> Exercise details:
Every record below is to be retyped exactly, with the pictures left out.

[Listed records Boundary: Start]

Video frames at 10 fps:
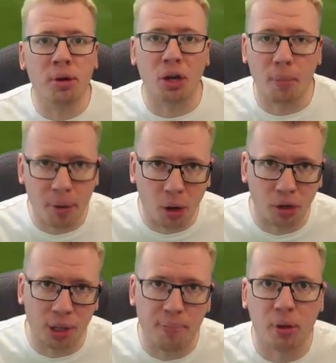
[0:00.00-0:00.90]
We're going to
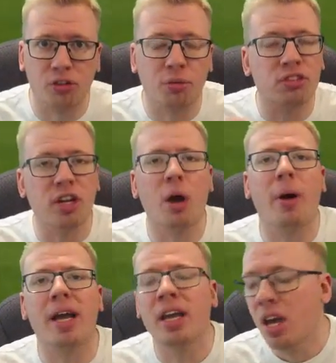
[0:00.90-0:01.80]
pot the buzz. There is no
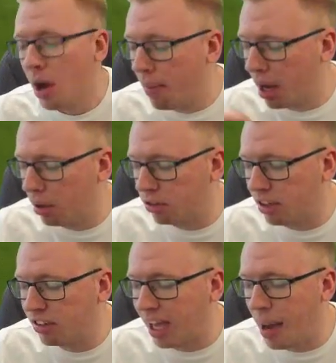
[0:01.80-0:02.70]
way we are losing
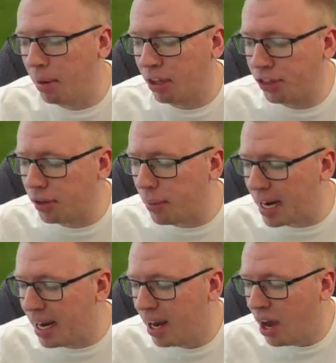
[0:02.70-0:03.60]
this game, but I throw it,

[Listed records Boundary: End]

> Output for this task:
Video frames at 10 fps:
[0:00.00-0:00.90]
We're going to
[0:00.90-0:01.80]
pot the buzz. There is no
[0:01.80-0:02.70]
way we are losing
[0:02.70-0:03.60]
this game, but I throw it,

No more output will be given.